Jean-Luc Moudenc, maire sortant de centre droit de Toulouse depuis 2014, mène une campagne délicate pour conserver son siège face à des adversaires de gauche. Âgé de 65 ans, il s'appuie sur un bilan local contrastant avec les tendances nationales de la ville. Ses opposants incluent le socialiste François Briançon et le député insoumis François Piquemal.
Jean-Luc Moudenc, élu au conseil municipal en 1987 aux côtés de Dominique Baudis, aspire à un troisième mandat après ses victoires en 2014 et 2020. Se décrivant comme un « centriste démocrate-chrétien et européen », il conduit la liste « Protégeons l’avenir de Toulouse ». Ayant quitté Les Républicains en 2022 – car « le parti s’était recroquevillé sur un positionnement très droitier », selon lui –, il bénéficie du soutien de toute la droite, de Renaissance à Horizons en passant par LR.

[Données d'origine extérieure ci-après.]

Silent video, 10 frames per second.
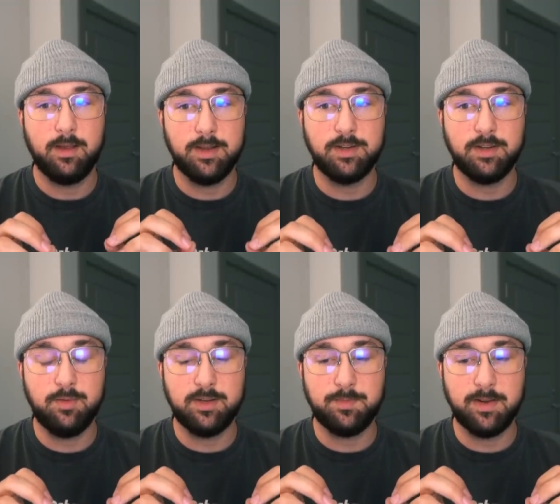Is it
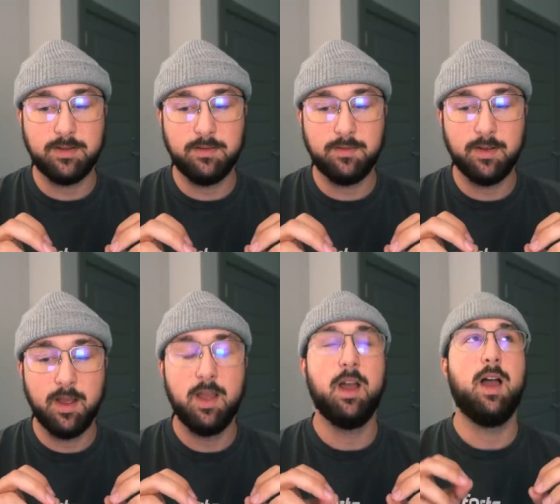too expensive?
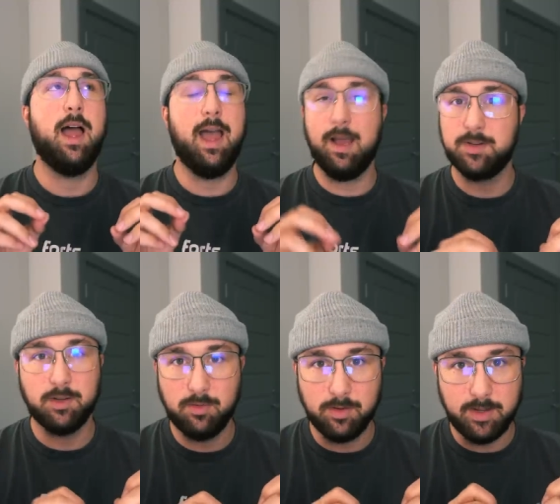
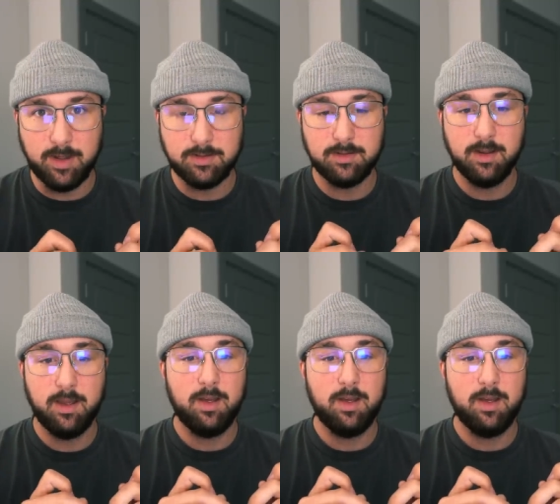Absolutely yes.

En 2020, il l'avait emporté de justesse avec 51,98 % des voix face à l'écologiste Antoine Maurice, à la tête de l'alliance de gauche « Archipel citoyen », dans une campagne perturbée par le Covid-19. « La campagne de 2020 était mauvaise, trop molle, on a changé de braquet », explique l'édile. Parti tôt en campagne, il alterne entre défense de son bilan en tant que maire et président de Toulouse Métropole, et rôle de candidat. « Serein » mais « combatif », il prévient : « la bataille sera serrée, un bon bilan ne faisant pas l’élection ».
Toulouse présente un paradoxe : la ville vote majoritairement à gauche aux élections nationales, mais reste ancrée à droite localement, hormis l'intermède socialiste de Pierre Cohen entre 2008 et 2014. Avant cela, la dynastie Baudis a dirigé la Ville rose de 1971 à 2001, avec Philippe Douste-Blazy. Moudenc affronte François Briançon, allié aux Verts et au Parti communiste français, ainsi que François Piquemal, député La France insoumise de la 4e circonscription.